E.



Après être resté 20 ans sans nou­velles, cette nuit, je retrou­vais E. Com­ment expli­quer qu’une amie que j’ai vue tous les jours pen­dant plus de dix ans dis­paraisse. Par leurs effu­sions, nos retrou­vailles indi­quaient assez le désem­pare­ment provo­qué par cette rup­ture. Elles avaient lieu dans un bâti­ment aban­don­né (lieu cou­tu­mi­er de nos ren­con­tres dans les années 1990) dont nous seuls, hormis un com­merçant Chi­nois, avions le secret. Je veux dire que ce bâti­ment, con­stru­it au milieu de la ville, délabré et muré mais exploitable, n’était vis­i­ble que pour nous. Autour d’une table de bois, nous buvions des canettes de bière (là encore, comme nous l’avons fait au quo­ti­di­en, pen­dant des années, pour s’adonner aux joies de la con­ver­sa­tion). En même temps, je répé­tais mes rou­tines au Glock : saisie du pis­to­let, ori­en­ta­tion, visée. L’arme s’enrayait. Après véri­fi­ca­tion du chargeur, j’y trou­vais une 22 long rifle.
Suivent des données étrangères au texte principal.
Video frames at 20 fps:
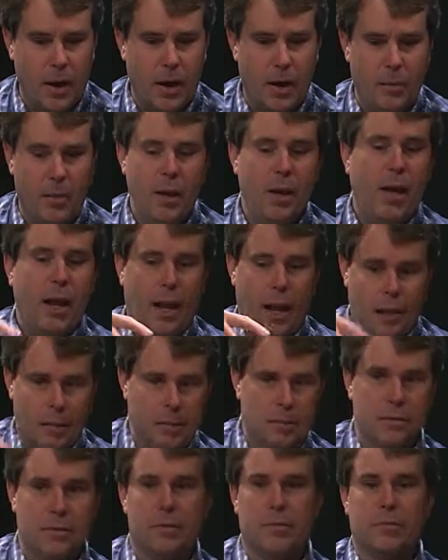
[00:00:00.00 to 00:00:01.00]
um
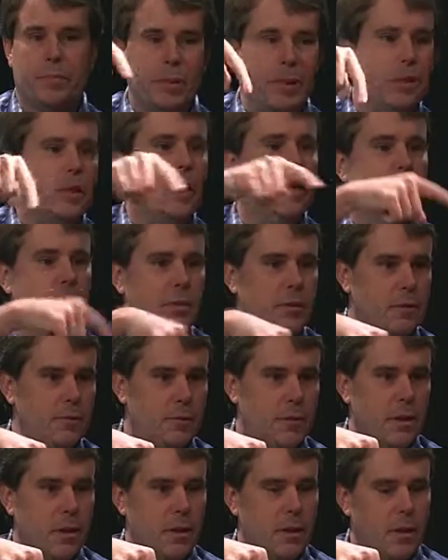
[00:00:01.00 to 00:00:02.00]
because of
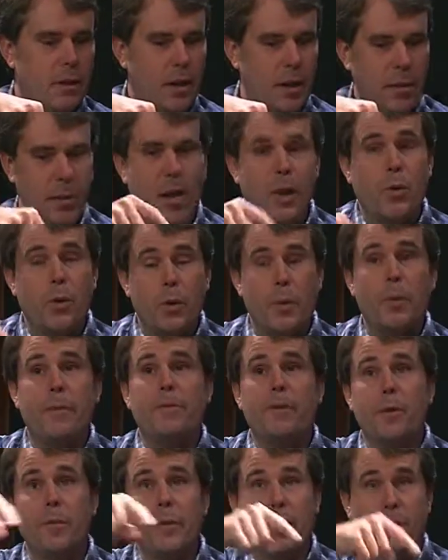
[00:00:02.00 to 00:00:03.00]
uh, um, we would be
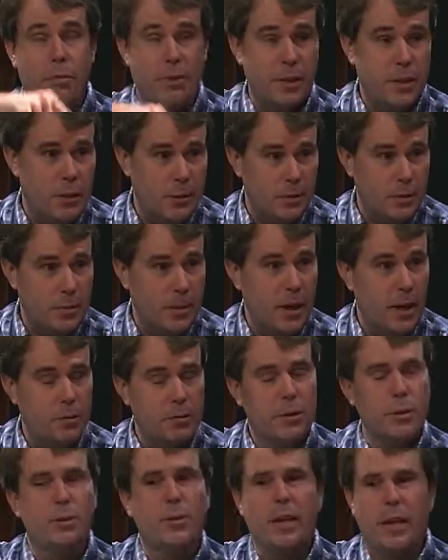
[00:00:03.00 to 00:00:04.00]
filming three years from now,
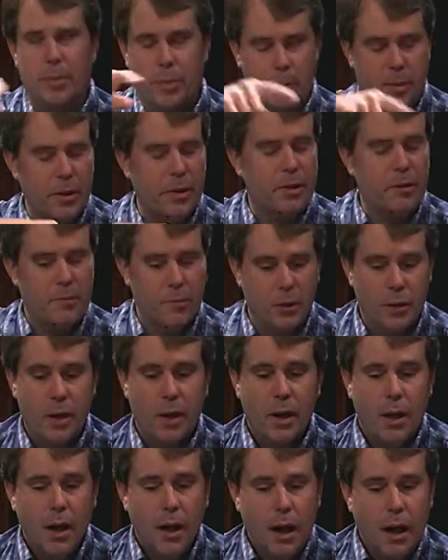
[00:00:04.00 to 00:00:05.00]
so yeah, okay. premiering four.
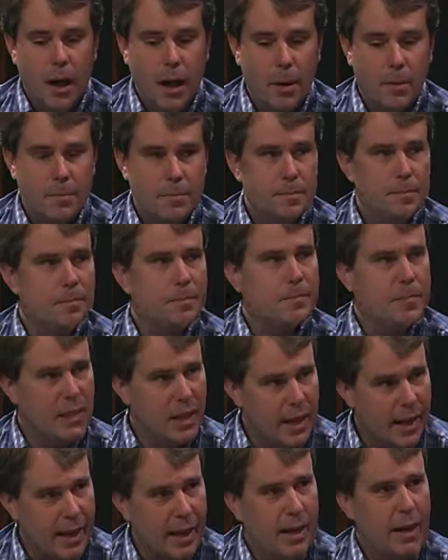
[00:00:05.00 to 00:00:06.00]
Premiering in um, four years.
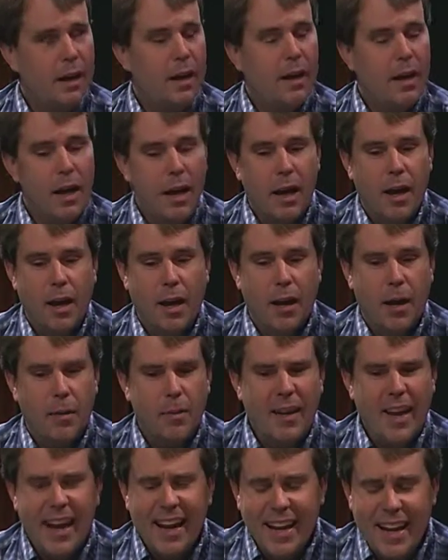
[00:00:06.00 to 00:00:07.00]
Yeah,
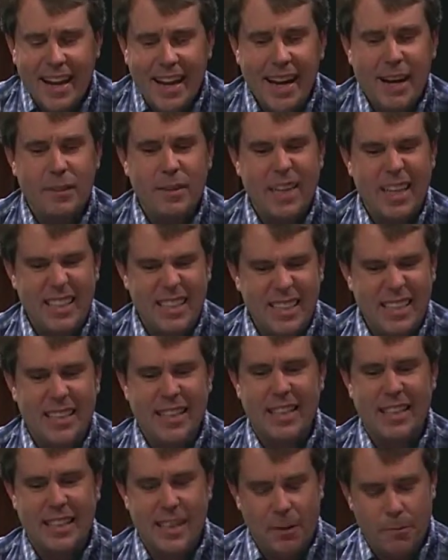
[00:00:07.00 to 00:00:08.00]
okay. yeah. I kind of have an
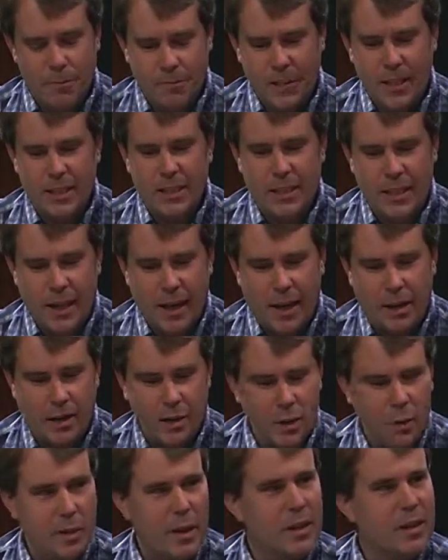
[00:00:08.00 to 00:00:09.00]
idea that I'm fleshing out
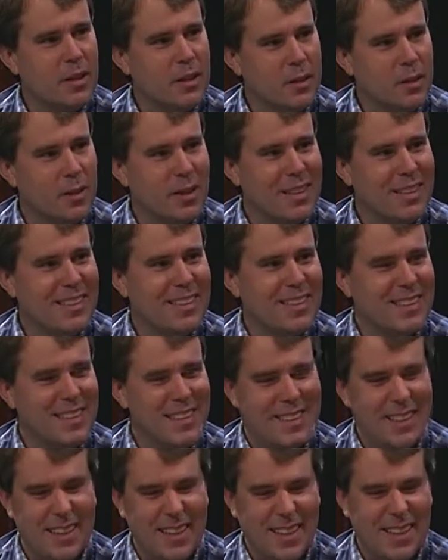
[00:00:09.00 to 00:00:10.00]
little by little. That uh,
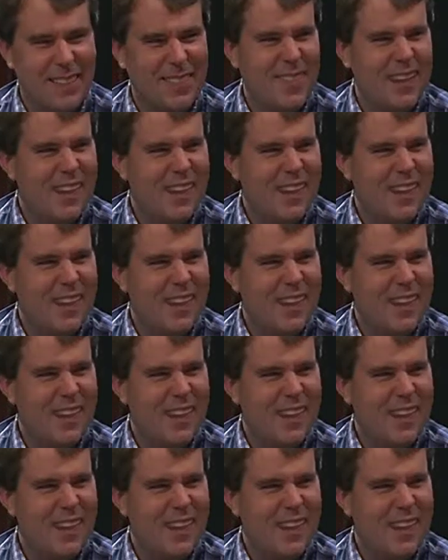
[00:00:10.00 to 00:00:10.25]
not ready to uh,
Là, me dis­ais-je, tu as raté ta sor­tie, tu es mort. Puis je remet­tais à l’étui. Sur la lande déboulait un Français à bord d’un véhicule de sa fab­ri­ca­tion. Cet homme crasseux et fruste van­tait les mérites de son engin. Il était ridicule. Plutôt que de se l’aliéner par un con­flit, nous le flat­tions mod­este­ment en espérant que cette tac­tique le dis­suaderait de s’intéresser à notre petite réunion.